Further down are entries; set down exactly and only the lines from the one with "[00:53:12.86]" up to and including the one with "[00:53:13.74]", dropping each picture.

Exercise input.

▼

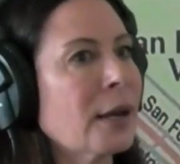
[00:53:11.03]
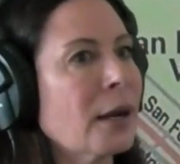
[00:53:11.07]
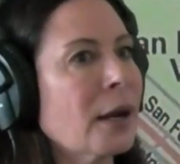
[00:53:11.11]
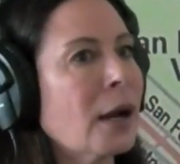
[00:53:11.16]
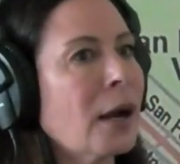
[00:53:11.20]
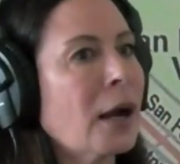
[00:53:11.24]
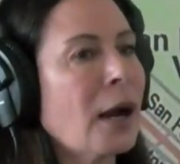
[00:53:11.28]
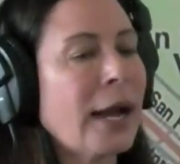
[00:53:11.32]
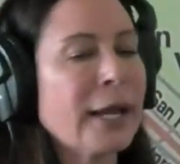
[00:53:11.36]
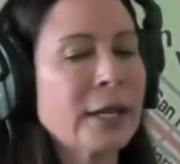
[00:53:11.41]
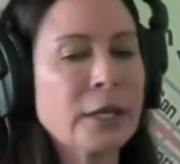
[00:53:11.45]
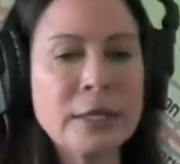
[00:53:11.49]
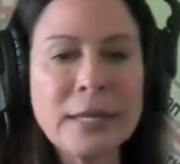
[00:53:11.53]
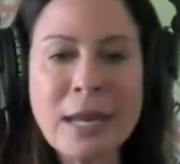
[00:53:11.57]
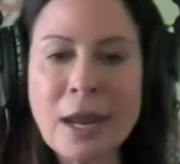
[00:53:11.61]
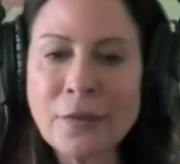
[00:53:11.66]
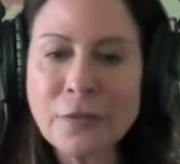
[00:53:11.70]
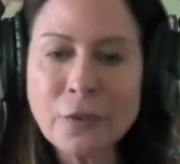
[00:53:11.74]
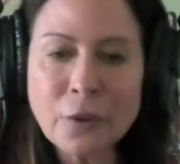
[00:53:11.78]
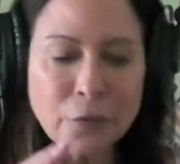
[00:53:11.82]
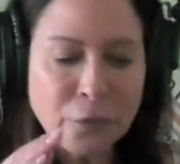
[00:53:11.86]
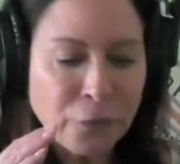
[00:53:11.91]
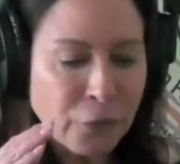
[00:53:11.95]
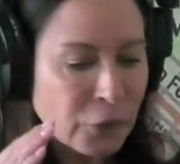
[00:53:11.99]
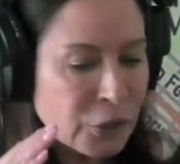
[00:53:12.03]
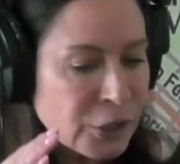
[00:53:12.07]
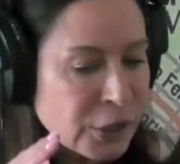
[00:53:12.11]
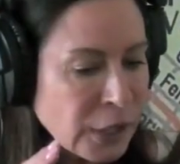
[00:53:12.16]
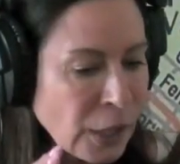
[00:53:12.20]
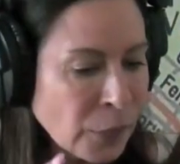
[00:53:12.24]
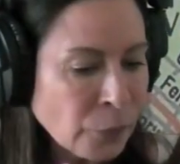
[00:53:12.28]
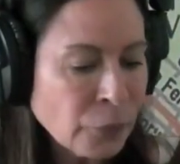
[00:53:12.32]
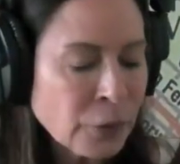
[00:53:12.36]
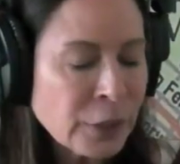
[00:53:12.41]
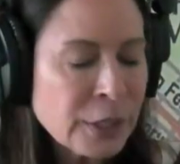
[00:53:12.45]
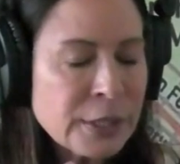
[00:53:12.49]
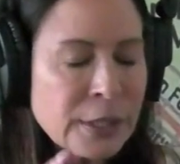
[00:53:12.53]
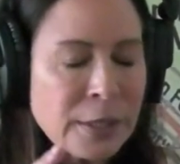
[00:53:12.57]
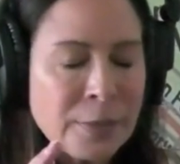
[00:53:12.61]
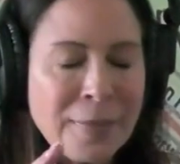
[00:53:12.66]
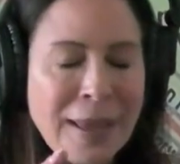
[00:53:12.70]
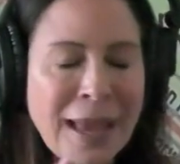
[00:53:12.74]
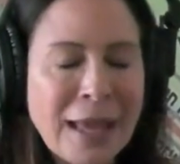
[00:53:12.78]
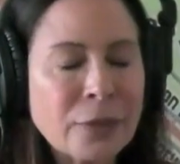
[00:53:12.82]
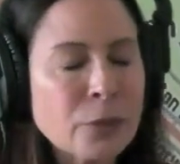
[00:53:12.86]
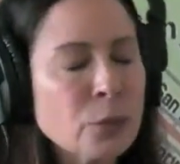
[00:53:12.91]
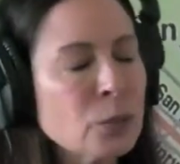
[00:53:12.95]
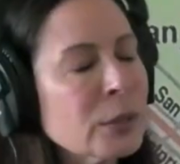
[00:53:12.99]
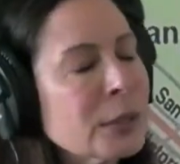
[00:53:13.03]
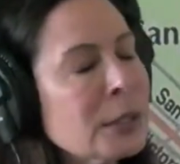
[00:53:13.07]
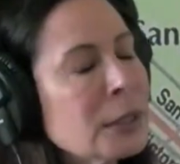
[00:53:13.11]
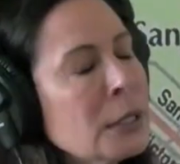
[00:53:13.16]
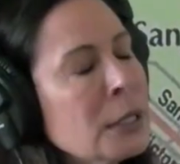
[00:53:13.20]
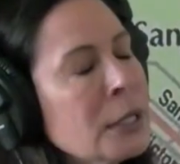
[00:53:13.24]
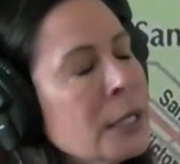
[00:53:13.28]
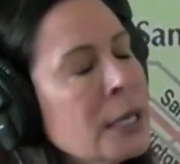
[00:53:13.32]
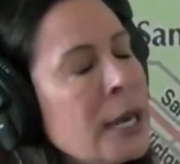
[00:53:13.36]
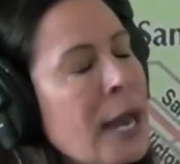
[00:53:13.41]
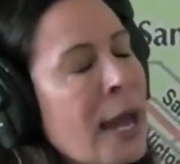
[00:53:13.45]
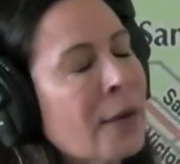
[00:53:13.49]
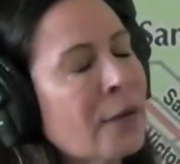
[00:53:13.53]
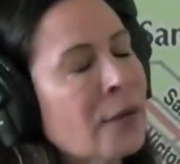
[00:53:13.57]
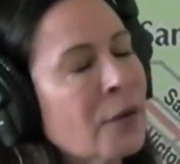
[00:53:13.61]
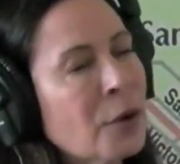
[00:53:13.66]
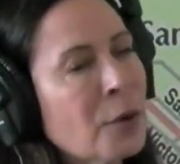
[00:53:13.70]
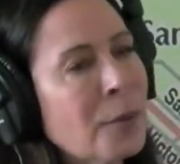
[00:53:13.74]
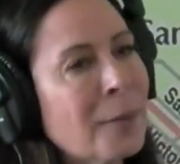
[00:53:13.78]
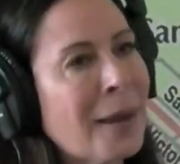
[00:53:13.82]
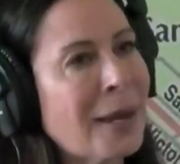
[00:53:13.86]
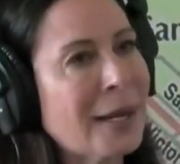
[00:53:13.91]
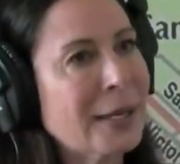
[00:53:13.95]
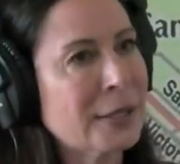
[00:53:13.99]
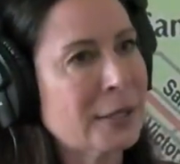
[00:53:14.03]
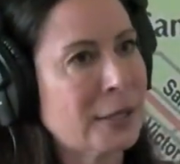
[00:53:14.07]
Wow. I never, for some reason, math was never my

▲

Reply to the exercise.
[00:53:12.86]
[00:53:12.91]
[00:53:12.95]
[00:53:12.99]
[00:53:13.03]
[00:53:13.07]
[00:53:13.11]
[00:53:13.16]
[00:53:13.20]
[00:53:13.24]
[00:53:13.28]
[00:53:13.32]
[00:53:13.36]
[00:53:13.41]
[00:53:13.45]
[00:53:13.49]
[00:53:13.53]
[00:53:13.57]
[00:53:13.61]
[00:53:13.66]
[00:53:13.70]
[00:53:13.74]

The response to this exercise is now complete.